Nuovi cardinali: mons. Coutts (Karachi), “grande onore e gioia per la minoranza cristiana in Pakistan”

foto SIR/Marco Calvarese

“E’ stata una totale sorpresa, non me l’aspettavo assolutamente. Ho saputo la notizia da persone che mi hanno chiamato al telefono e l’avevano appreso dai mass media. E’ un grande onore per me e una grande gioia per tutti i cristiani del Pakistan”: a parlare al Sir è mons. Joseph Coutts, arcivescovo di Karachi, appena appresa la notizia della nomina cardinalizia nel prossimo Concistoro del 29 giugno, insieme ad altri 13 cardinali, come annunciato ieri da Papa Francesco. Ora il Pakistan ha di nuovo un cardinale dopo 24 anni, ossia dalla morte dell’arcivescovo di Karachi Joseph Cordeiro, nominato da Paolo VI nel 1973 e morto nel 1994. “I cristiani del Pakistan sono molto contenti, è una notizia che ha portato molto gioia – dice -. Ho ricevuto telefonate anche da amici musulmani: mi hanno detto che è un onore per il Pakistan. Le televisioni e i giornali locali ne hanno parlato e molti giornalisti vengono ad intervistarmi. C’è stato molto interesse anche da parte della popolazione in generale. Il nostro governo è interessato perché ha relazioni diplomatiche con la Santa Sede. Sanno cos’è un cardinale. Ho ricevuto anche una telefonata da uno dei più grandi partiti islamici: verranno domani a a congratularsi con me”. Mons. Coutts spiega che nella sua arcidiocesi non hanno abbastanza preti, “perciò dobbiamo lavorare duro. Anch’io devo andare spesso a dare una mano nelle parrocchie, perché la domenica vengono celebrate molte messe. La nomina cardinalizia sarà per me una responsabilità in più perché avrò molti incontri ufficiali, sicuramente cambierà il mio stile di vita”. Mons.
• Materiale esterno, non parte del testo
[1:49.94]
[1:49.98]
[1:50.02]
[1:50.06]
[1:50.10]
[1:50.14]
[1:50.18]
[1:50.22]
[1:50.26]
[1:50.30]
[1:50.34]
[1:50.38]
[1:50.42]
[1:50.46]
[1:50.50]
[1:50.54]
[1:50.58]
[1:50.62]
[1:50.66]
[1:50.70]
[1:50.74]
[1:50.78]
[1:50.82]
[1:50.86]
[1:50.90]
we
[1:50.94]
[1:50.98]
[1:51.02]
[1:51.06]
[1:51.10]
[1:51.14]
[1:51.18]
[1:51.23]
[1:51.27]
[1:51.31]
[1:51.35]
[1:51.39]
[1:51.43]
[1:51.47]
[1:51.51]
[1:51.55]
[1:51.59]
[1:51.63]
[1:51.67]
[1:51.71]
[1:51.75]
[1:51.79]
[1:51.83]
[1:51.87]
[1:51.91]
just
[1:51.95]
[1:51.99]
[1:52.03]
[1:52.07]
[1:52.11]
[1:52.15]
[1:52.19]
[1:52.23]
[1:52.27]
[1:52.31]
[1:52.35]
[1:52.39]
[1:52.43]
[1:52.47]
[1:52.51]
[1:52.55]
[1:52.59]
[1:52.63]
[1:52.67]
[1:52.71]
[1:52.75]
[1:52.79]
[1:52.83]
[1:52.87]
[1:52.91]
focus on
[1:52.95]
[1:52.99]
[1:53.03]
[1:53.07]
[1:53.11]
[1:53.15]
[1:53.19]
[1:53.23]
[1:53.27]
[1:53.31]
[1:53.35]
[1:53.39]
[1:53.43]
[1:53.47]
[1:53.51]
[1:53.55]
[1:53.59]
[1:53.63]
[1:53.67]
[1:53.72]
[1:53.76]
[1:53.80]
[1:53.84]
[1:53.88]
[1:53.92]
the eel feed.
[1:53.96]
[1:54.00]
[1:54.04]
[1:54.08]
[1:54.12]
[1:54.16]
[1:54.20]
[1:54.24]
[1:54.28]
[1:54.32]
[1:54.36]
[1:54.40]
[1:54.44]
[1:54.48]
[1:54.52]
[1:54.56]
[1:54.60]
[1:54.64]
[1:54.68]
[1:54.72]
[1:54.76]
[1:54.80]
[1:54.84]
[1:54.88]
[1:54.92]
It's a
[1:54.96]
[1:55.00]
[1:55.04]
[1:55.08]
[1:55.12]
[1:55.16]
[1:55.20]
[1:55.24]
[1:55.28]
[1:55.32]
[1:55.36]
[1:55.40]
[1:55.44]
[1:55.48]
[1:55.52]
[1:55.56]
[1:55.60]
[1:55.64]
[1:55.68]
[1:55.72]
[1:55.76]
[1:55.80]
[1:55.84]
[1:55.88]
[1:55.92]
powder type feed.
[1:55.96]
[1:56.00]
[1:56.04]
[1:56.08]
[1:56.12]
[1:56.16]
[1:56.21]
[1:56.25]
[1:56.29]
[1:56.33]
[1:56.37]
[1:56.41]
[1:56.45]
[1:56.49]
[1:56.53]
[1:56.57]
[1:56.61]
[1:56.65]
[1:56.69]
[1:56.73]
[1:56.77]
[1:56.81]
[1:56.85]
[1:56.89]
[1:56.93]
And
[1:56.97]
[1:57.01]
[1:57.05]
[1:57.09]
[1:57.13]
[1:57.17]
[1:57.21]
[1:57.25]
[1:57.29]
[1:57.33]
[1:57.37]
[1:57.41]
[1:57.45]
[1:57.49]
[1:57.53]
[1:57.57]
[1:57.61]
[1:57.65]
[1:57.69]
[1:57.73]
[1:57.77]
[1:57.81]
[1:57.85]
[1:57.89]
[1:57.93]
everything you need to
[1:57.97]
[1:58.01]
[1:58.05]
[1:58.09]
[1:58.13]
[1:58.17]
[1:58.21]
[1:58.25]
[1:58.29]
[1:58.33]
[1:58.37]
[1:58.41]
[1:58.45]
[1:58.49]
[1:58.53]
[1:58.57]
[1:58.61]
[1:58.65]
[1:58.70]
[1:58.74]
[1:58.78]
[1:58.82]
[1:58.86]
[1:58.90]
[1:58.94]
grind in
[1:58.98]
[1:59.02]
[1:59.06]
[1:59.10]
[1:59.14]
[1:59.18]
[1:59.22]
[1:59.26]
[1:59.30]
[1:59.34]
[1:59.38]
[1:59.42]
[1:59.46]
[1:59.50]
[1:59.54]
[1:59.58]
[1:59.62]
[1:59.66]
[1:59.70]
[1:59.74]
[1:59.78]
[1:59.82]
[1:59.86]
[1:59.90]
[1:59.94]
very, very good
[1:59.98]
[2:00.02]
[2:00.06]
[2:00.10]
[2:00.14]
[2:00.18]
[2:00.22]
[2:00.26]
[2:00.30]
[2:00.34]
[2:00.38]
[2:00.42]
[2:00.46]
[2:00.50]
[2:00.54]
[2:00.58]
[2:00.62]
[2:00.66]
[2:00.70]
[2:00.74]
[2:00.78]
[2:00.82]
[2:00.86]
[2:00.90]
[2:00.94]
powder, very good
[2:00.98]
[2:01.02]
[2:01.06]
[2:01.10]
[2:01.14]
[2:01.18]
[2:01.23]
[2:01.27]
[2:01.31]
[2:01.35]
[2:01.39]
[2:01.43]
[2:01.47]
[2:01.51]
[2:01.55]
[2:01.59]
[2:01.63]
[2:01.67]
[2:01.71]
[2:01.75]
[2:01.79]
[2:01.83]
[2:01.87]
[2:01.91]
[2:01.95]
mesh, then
Coutts, alla guida dell’arcidiocesi di Karachi dal 2012, è nato il 21 luglio 1945 in Amristar, nella diocesi di Jullundur (India). È stato ordinato sacerdote il 9 di gennaio 1971 per il clero di Lahore. Eletto vescovo coadiutore di Hyderabad (Pakistan) il 5 maggio 1988 è stato consacrato il 16 settembre dello stesso anno. È succeduto per coadiutoria alla guida di Hyderabad il 1° settembre 1990 e trasferito a Faisalabad nel 1998. È stato presidente della Conferenza episcopale del Pakistan dal 2011 fino alla fine del 2017. La comunità cristiana rappresenta l’1% di oltre 209 milioni di abitanti, a maggioranza musulmana.